*PROBLEM DETAILS*.
Write all of the entries out again exactly, but not the images.

►

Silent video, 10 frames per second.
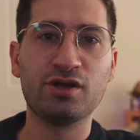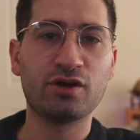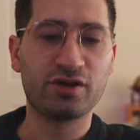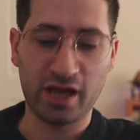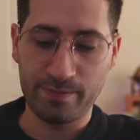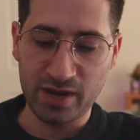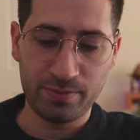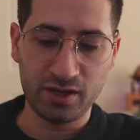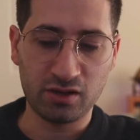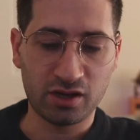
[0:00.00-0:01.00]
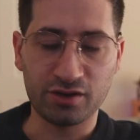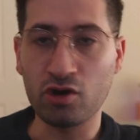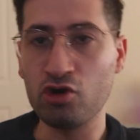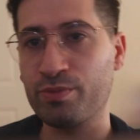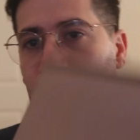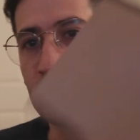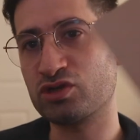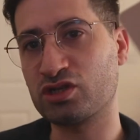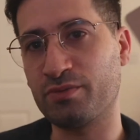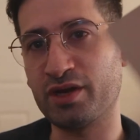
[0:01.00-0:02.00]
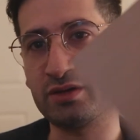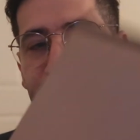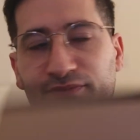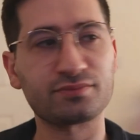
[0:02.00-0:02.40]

get maybe like a notebook or something.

◄

*EXERCISE SOLUTION*.
Silent video, 10 frames per second.
[0:00.00-0:01.00]
[0:01.00-0:02.00]
[0:02.00-0:02.40]

get maybe like a notebook or something.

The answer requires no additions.